INSTRUCTIONS TO FOLLOW: Leave the pictures out and restate every line below exactly.

DATA TO USE Start Marker

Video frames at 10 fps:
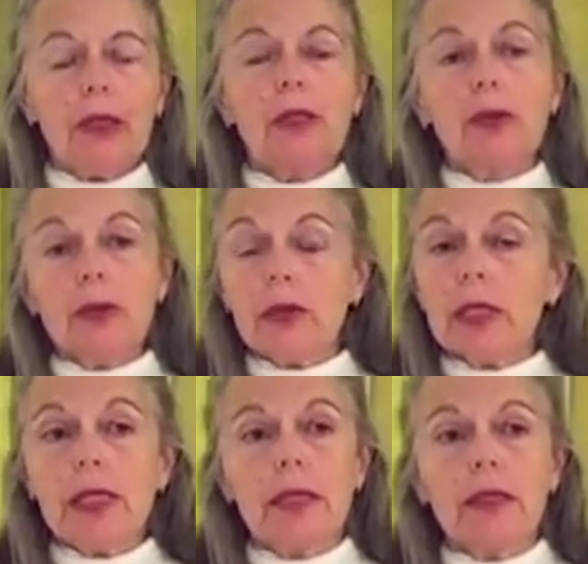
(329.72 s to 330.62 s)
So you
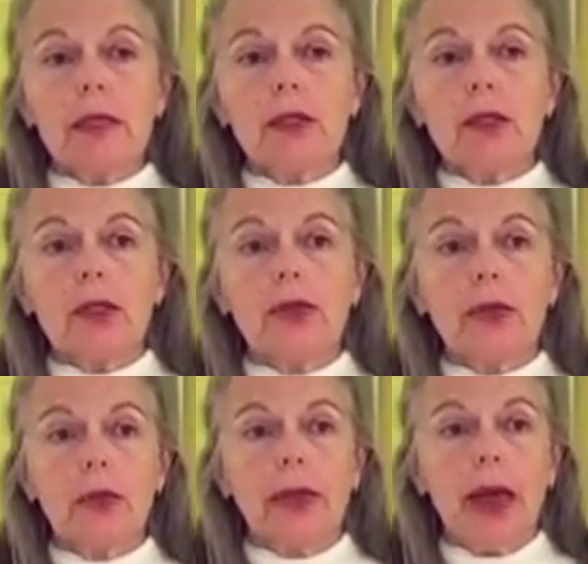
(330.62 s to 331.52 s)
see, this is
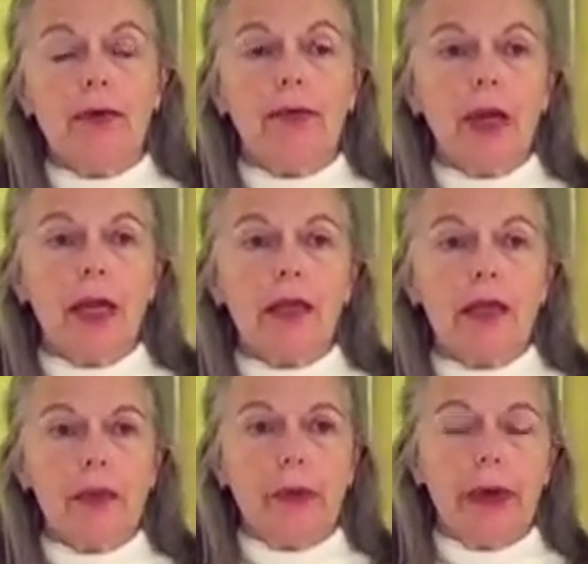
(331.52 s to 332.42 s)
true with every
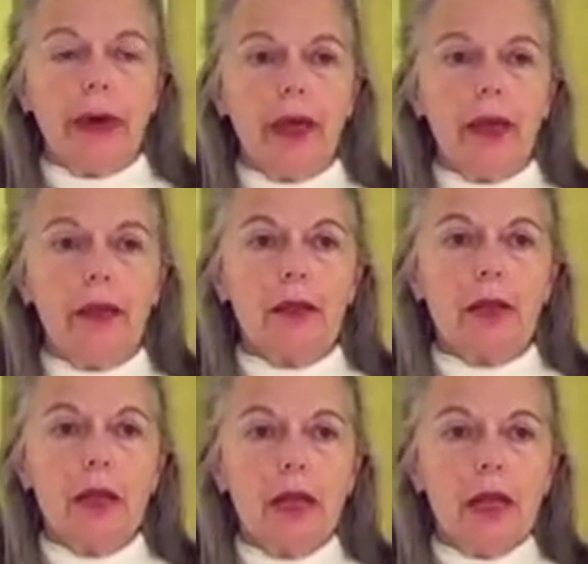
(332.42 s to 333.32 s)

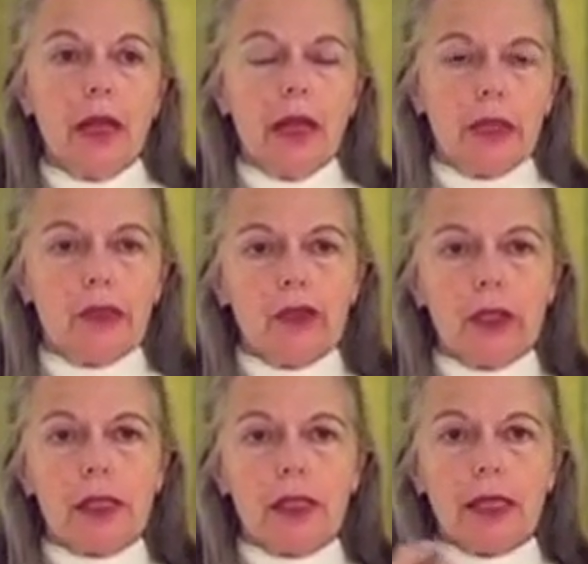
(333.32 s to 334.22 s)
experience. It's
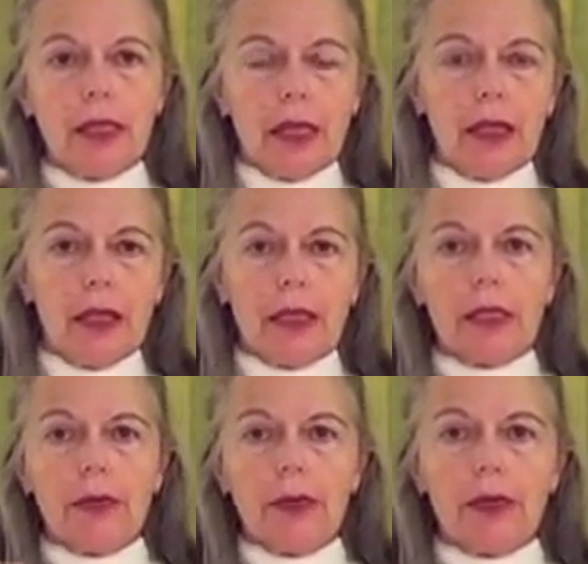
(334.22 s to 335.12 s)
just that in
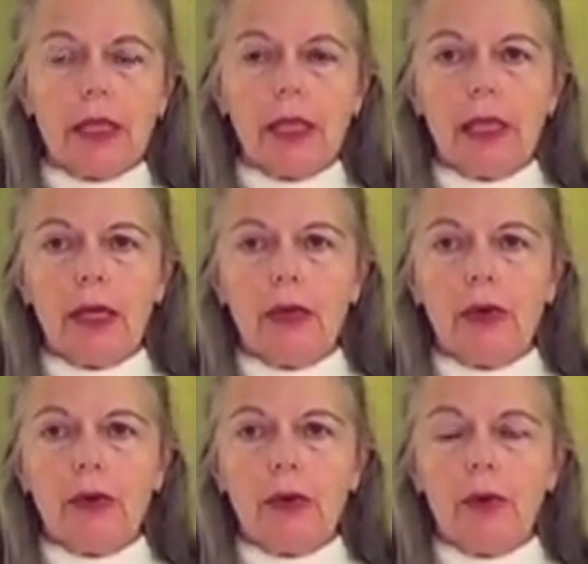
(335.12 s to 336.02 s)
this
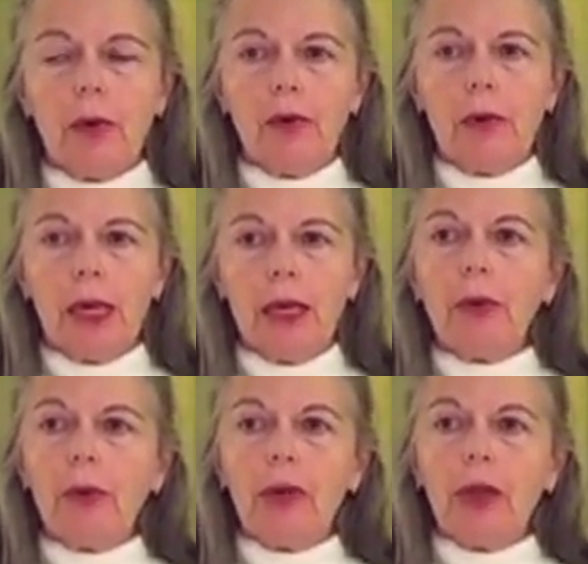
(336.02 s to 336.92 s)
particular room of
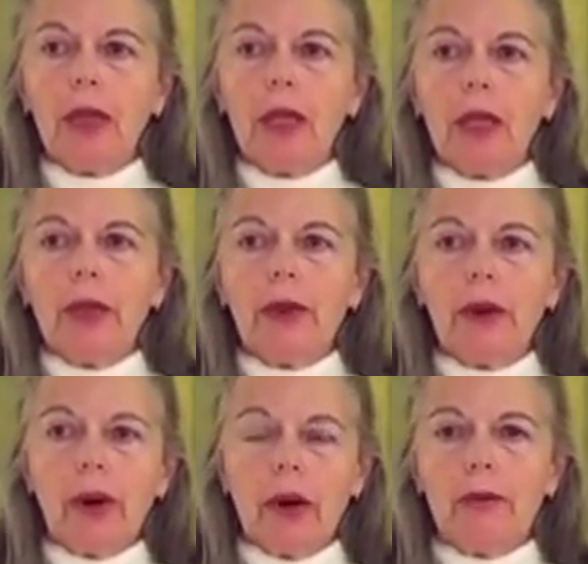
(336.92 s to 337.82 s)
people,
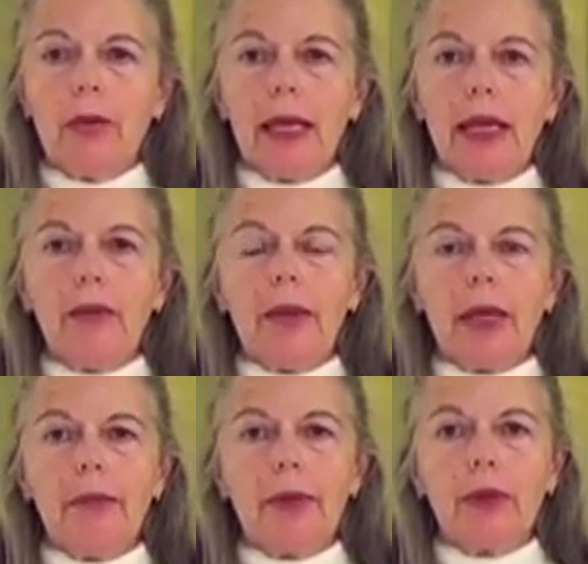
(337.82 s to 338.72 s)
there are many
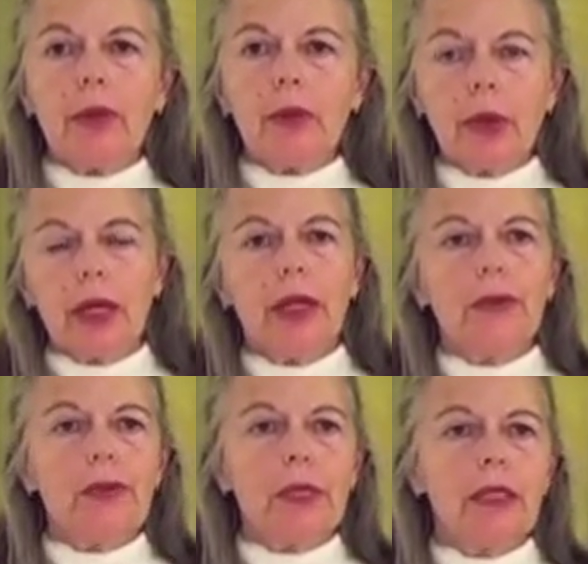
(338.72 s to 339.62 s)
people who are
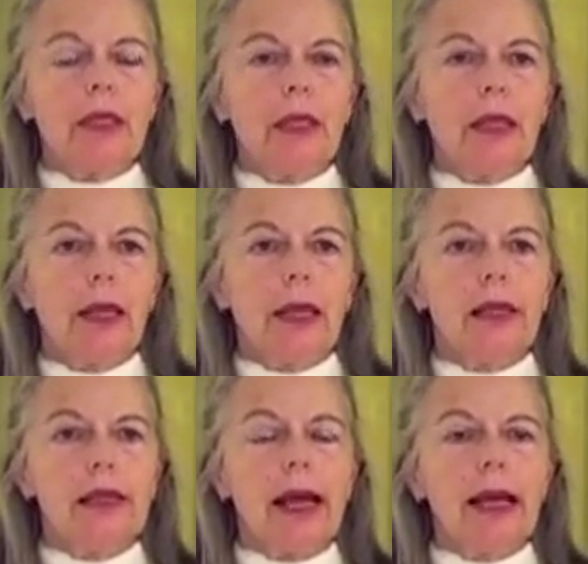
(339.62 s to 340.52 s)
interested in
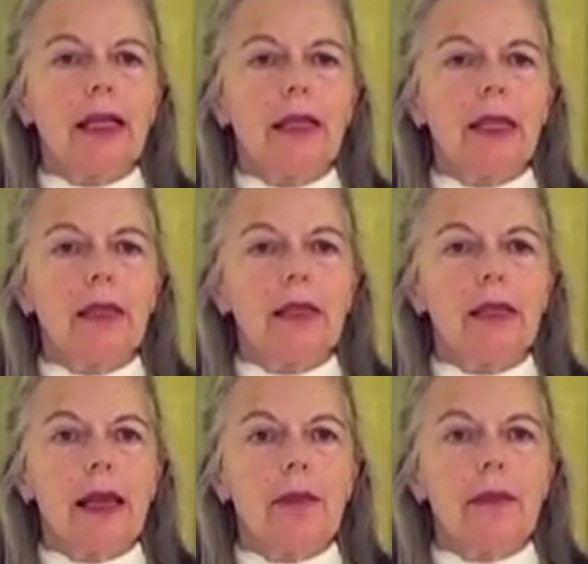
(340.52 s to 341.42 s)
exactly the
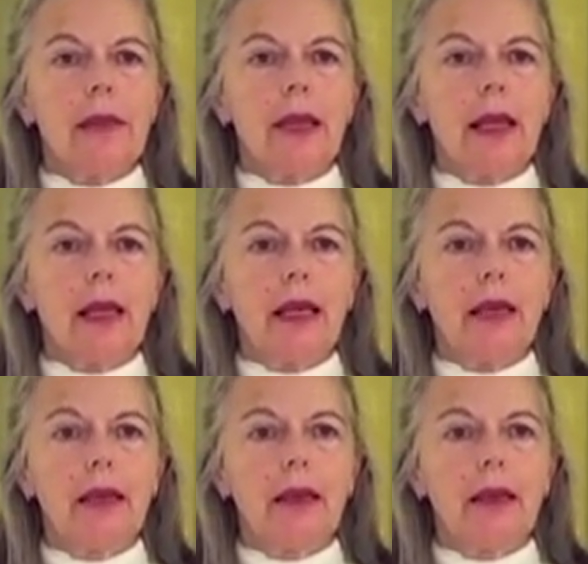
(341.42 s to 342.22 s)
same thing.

DATA TO USE End Marker

TASK ANSWER:
Video frames at 10 fps:
(329.72 s to 330.62 s)
So you
(330.62 s to 331.52 s)
see, this is
(331.52 s to 332.42 s)
true with every
(332.42 s to 333.32 s)

(333.32 s to 334.22 s)
experience. It's
(334.22 s to 335.12 s)
just that in
(335.12 s to 336.02 s)
this
(336.02 s to 336.92 s)
particular room of
(336.92 s to 337.82 s)
people,
(337.82 s to 338.72 s)
there are many
(338.72 s to 339.62 s)
people who are
(339.62 s to 340.52 s)
interested in
(340.52 s to 341.42 s)
exactly the
(341.42 s to 342.22 s)
same thing.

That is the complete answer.